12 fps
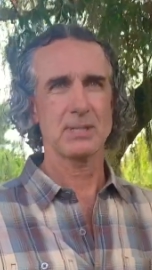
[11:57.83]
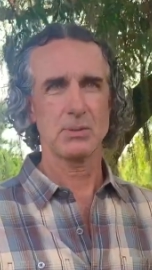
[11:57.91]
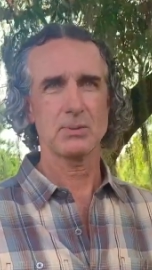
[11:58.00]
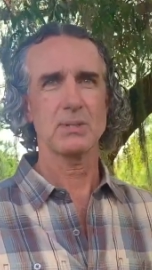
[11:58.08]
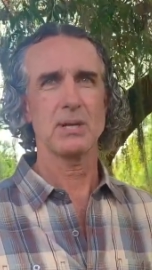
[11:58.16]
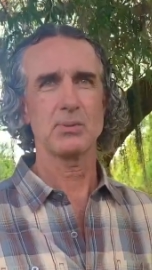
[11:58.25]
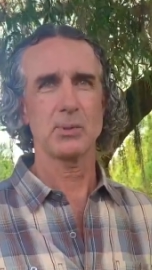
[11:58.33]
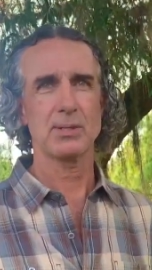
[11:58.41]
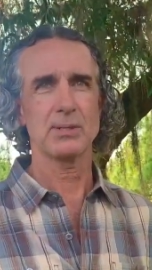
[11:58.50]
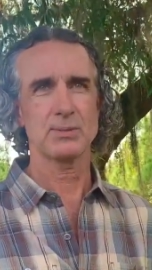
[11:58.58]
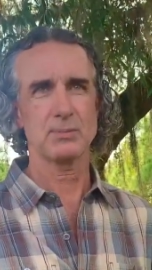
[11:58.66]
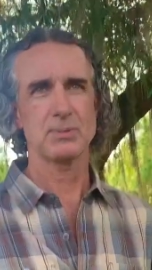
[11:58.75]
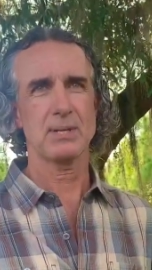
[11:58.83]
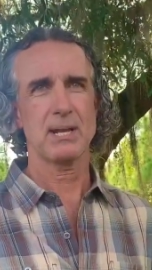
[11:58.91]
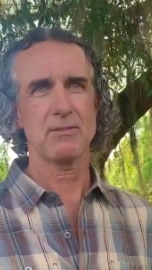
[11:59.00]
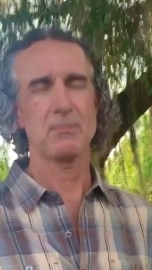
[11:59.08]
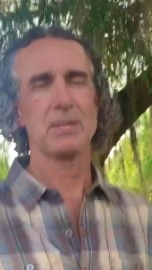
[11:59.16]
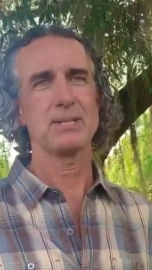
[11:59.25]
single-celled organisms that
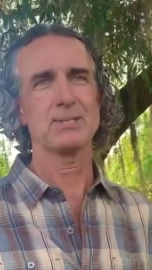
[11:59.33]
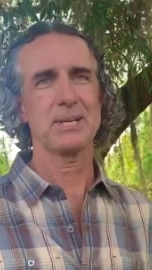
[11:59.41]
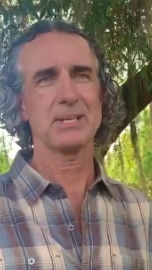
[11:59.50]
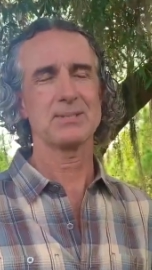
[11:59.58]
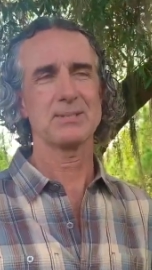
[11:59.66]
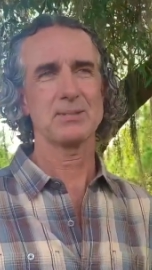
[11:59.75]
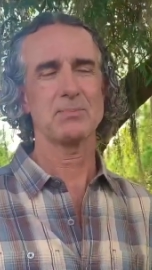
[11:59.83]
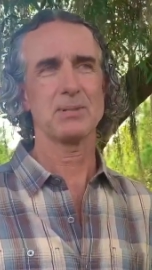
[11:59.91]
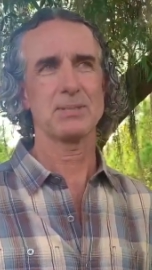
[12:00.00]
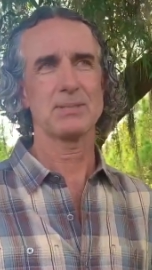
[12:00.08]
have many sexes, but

#####

• _GOAL OF THE EXERCISE_: Your answer should be a precise transcript of the entries, minus the pictures.

• _ANSWER SPACE_:
12 fps
[11:57.83]
[11:57.91]
[11:58.00]
[11:58.08]
[11:58.16]
[11:58.25]
[11:58.33]
[11:58.41]
[11:58.50]
[11:58.58]
[11:58.66]
[11:58.75]
[11:58.83]
[11:58.91]
[11:59.00]
[11:59.08]
[11:59.16]
[11:59.25]
single-celled organisms that
[11:59.33]
[11:59.41]
[11:59.50]
[11:59.58]
[11:59.66]
[11:59.75]
[11:59.83]
[11:59.91]
[12:00.00]
[12:00.08]
have many sexes, but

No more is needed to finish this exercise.